Little prick may cure male cancer

Research has found that a single dose of a chemotherapy drug may be as effective as weeks of radiotherapy in treaing testicular cancers.

According to the Medical Research Council the drug Carboplatin could become the preferred treatment for the most common type of testicular cancer. Eventually allowing surgoens to remove just the affected part of the organ, rather than the entire testicle.

Lead researcher Professor Tim Oliver, from Barts and The London, Queen Mary's School of Medicine and Dentistry, said, "This large trial establishes, after 20 years of research and uncertainty, that one dose of carboplatin in the short term is as safe as radiation and it's less toxic.

"It might also open the way to enabling lumpectomy surgery for stage I seminoma and using chemotherapy for testis conservation."

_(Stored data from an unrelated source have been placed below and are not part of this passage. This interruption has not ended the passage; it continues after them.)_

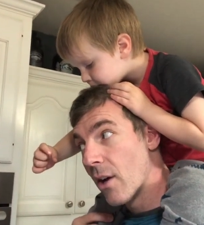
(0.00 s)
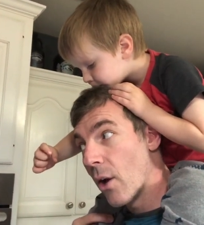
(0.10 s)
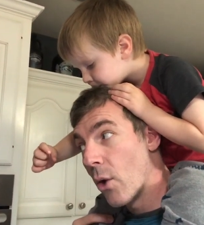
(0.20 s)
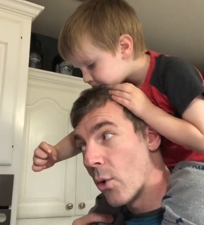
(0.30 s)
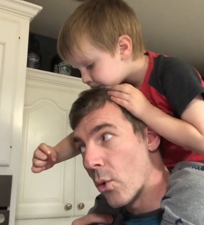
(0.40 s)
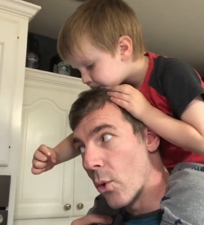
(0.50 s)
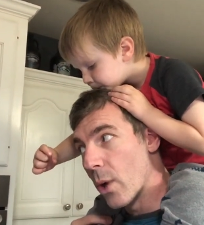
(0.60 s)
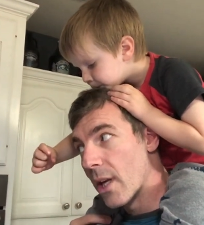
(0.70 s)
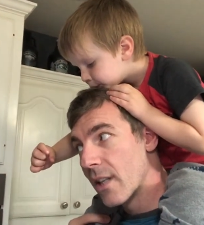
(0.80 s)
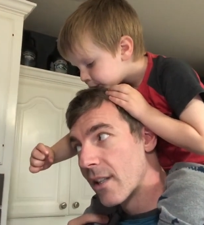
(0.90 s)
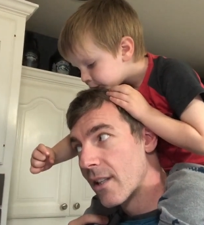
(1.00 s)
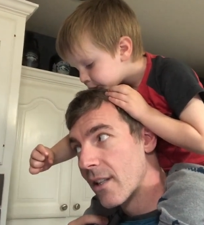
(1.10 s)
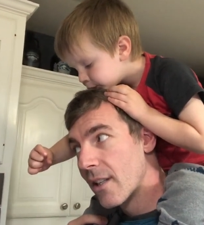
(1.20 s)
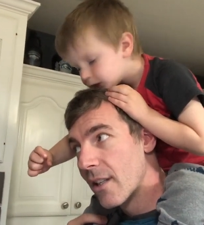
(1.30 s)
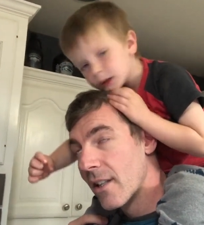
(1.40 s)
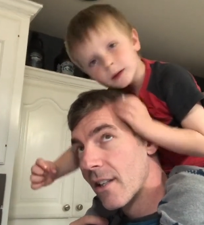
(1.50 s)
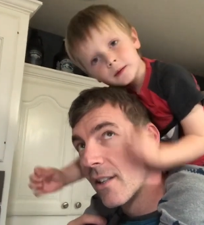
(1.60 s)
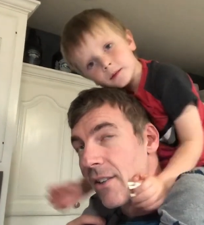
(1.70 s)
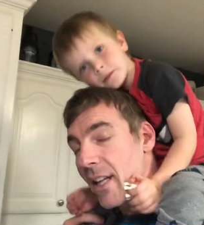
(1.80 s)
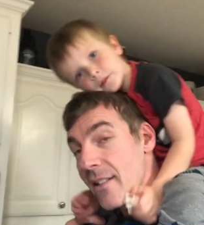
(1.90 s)
Speaker 1: Oh,
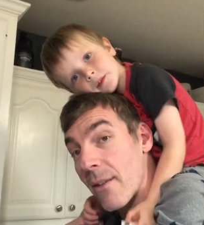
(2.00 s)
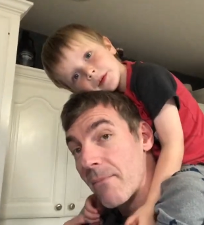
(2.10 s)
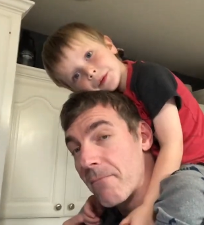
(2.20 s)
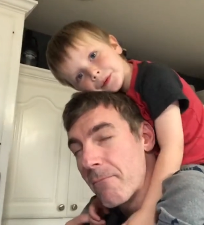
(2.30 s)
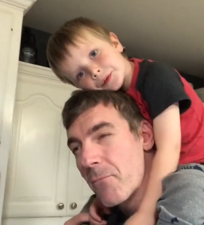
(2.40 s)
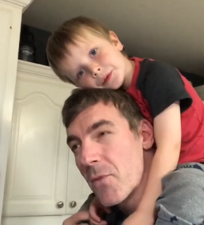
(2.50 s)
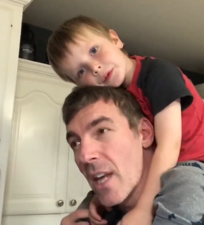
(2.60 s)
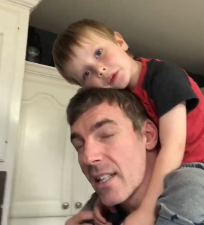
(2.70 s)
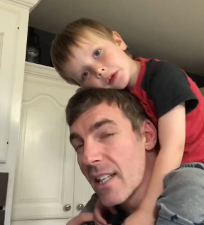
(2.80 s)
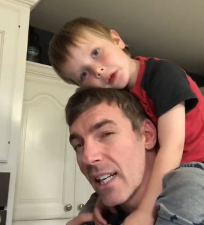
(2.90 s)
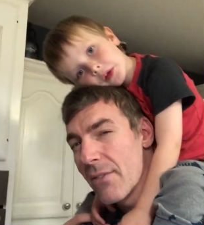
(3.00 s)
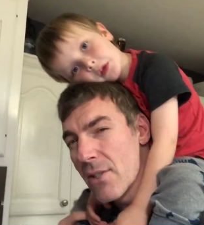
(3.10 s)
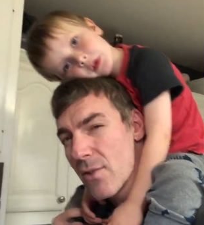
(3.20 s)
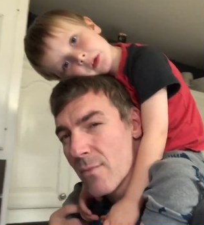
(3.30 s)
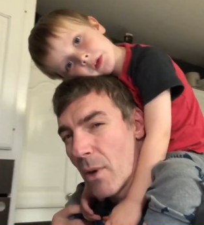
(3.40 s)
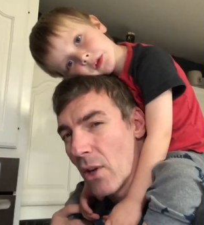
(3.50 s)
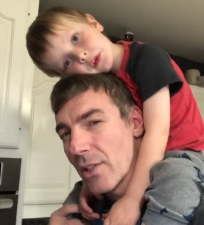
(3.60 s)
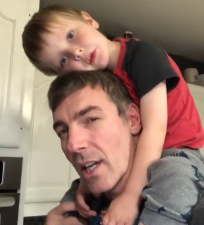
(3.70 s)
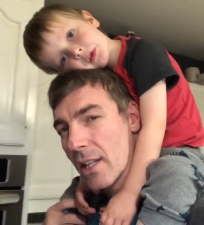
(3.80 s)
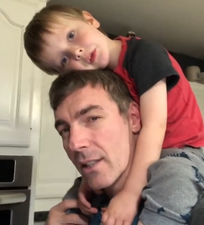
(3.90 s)
that's a that's kind of a small
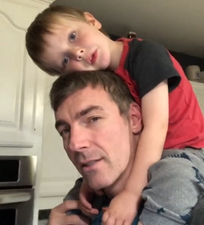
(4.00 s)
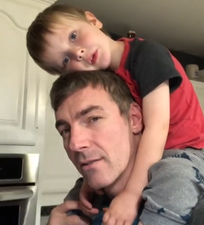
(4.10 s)
dog.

The study novolved nearly 1500 patients, who were treated with either radiotherapy or carboplatin.

In the three months after starting treatment, patients treated with carboplatin took less time off work and suffered substantially less lethargy than those having radiotherapy.

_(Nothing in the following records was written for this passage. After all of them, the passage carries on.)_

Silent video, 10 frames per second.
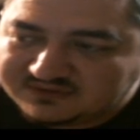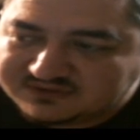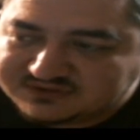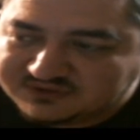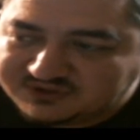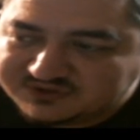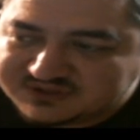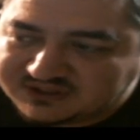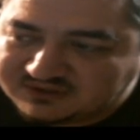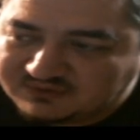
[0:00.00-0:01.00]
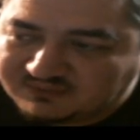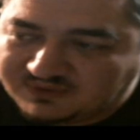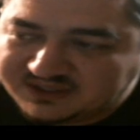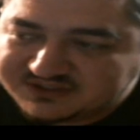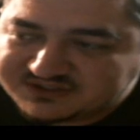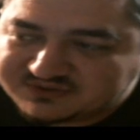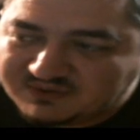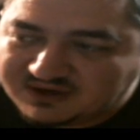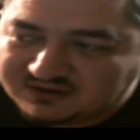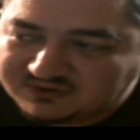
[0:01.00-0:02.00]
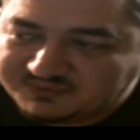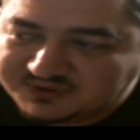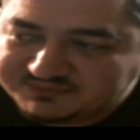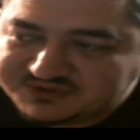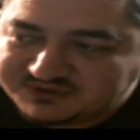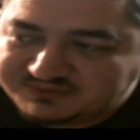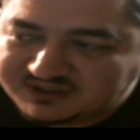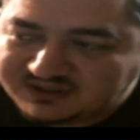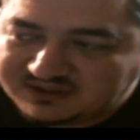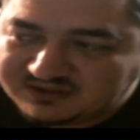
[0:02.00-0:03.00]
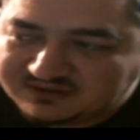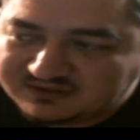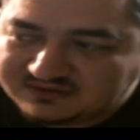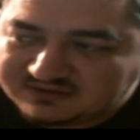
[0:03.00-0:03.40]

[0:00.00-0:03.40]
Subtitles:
so using 1-inch square aluminum tubing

The carboplatin group also appeared less likely to develop cancers in the remaining testicle. The risk being one in 200 for the carboplatin group, and one in 50 for the radiotherapy group.

Sally Stenning, senior statistician at the MRC Clinical Trials Unit said: "We will need to follow patients for several more years before we can be certain that tumour recurrence has been prevented rather than just delayed, but these results are nevertheless extremely encouraging.

"They are particularly good news for those countries where radiotherapy equipment is scarce."